◆ Work to complete: From the first line to the last, repeat the data exactly but leave out the pictures.
[[ Data under study open ]]
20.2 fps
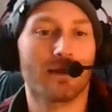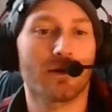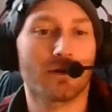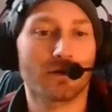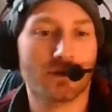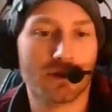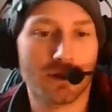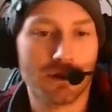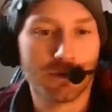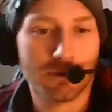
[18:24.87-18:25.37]

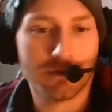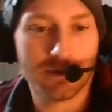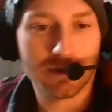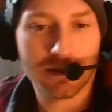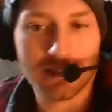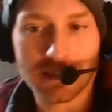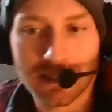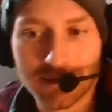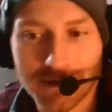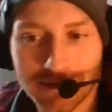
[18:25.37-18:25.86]
so
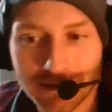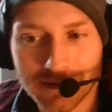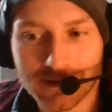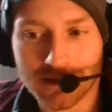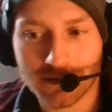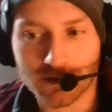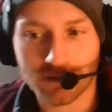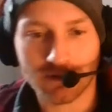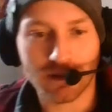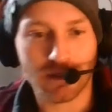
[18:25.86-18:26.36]
I think these
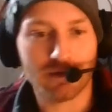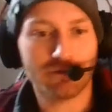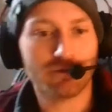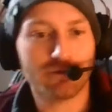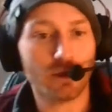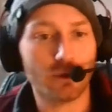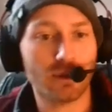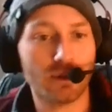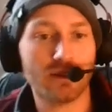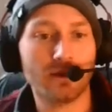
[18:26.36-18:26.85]
things are very
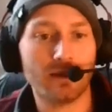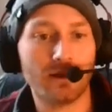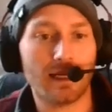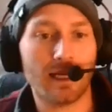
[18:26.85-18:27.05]
fluid,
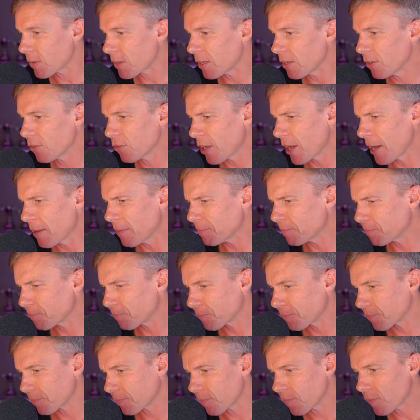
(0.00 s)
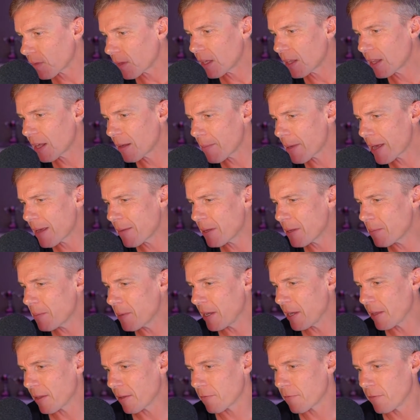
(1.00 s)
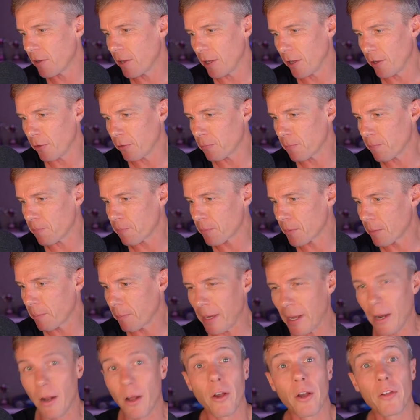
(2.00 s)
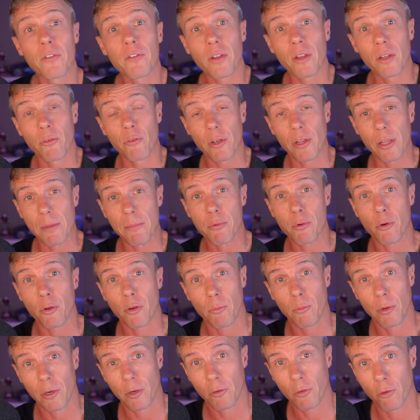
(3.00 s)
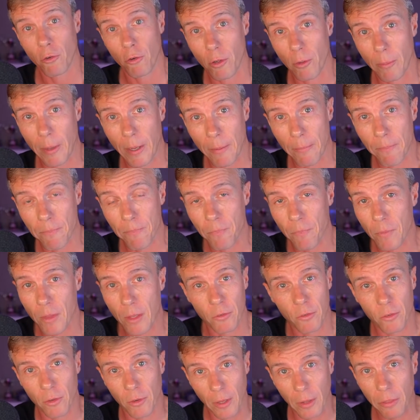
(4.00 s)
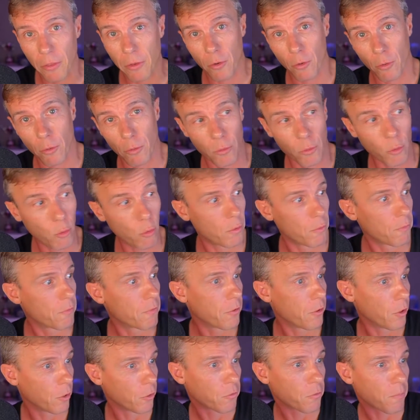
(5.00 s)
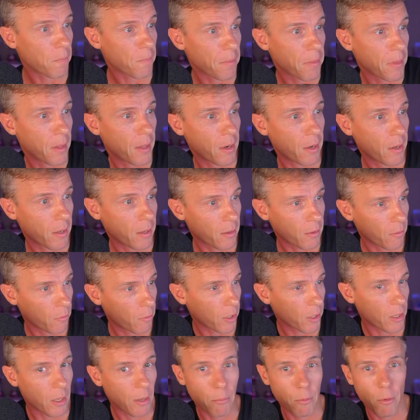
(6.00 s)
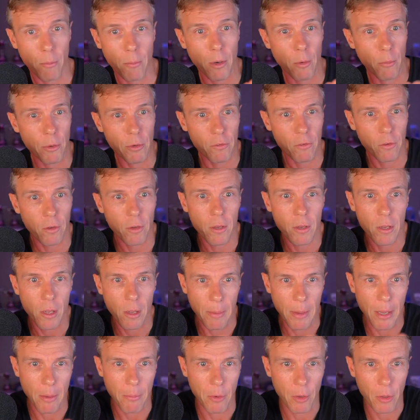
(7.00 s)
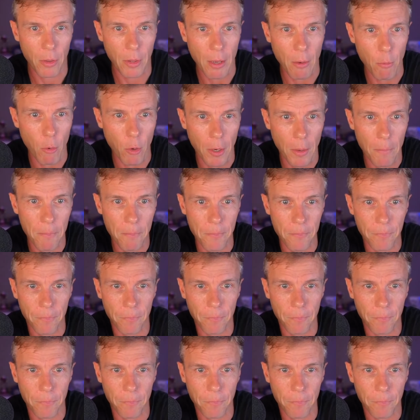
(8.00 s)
So there may be beer that follows, but I've got something really important I want to talk about. It's got nothing to do with Nord first, and I want to keep all my wits about me on that one.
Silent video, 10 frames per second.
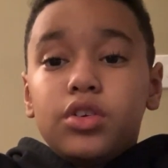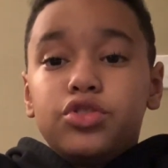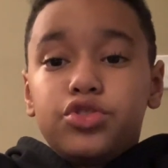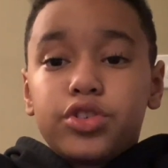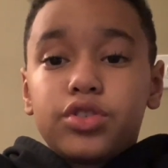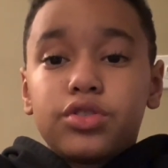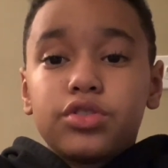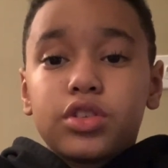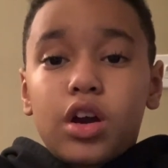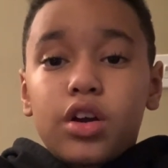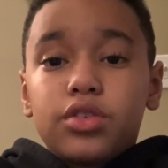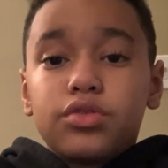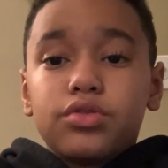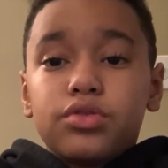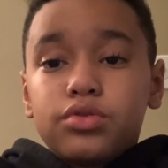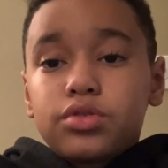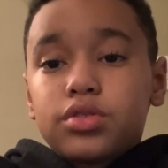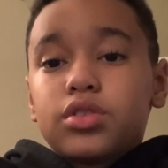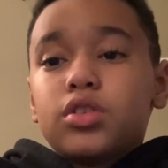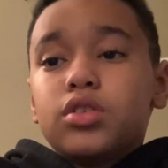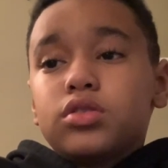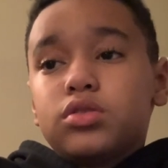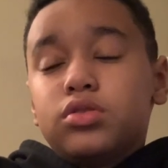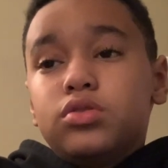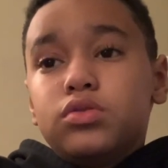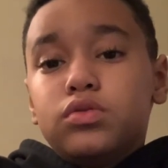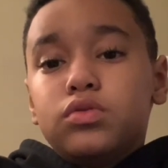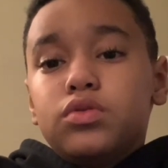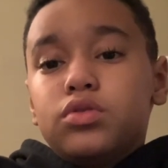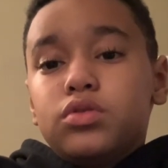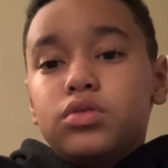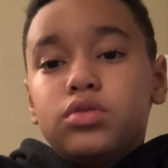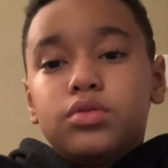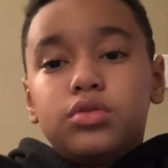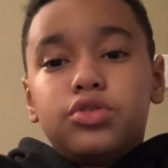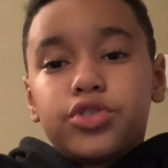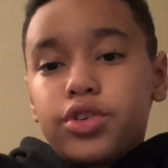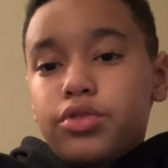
Drills are used to drill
[[ Data under study closed ]]
◆ Output for this task:
20.2 fps
[18:24.87-18:25.37]

[18:25.37-18:25.86]
so
[18:25.86-18:26.36]
I think these
[18:26.36-18:26.85]
things are very
[18:26.85-18:27.05]
fluid,
(0.00 s)
(1.00 s)
(2.00 s)
(3.00 s)
(4.00 s)
(5.00 s)
(6.00 s)
(7.00 s)
(8.00 s)
So there may be beer that follows, but I've got something really important I want to talk about. It's got nothing to do with Nord first, and I want to keep all my wits about me on that one.
Silent video, 10 frames per second.
Drills are used to drill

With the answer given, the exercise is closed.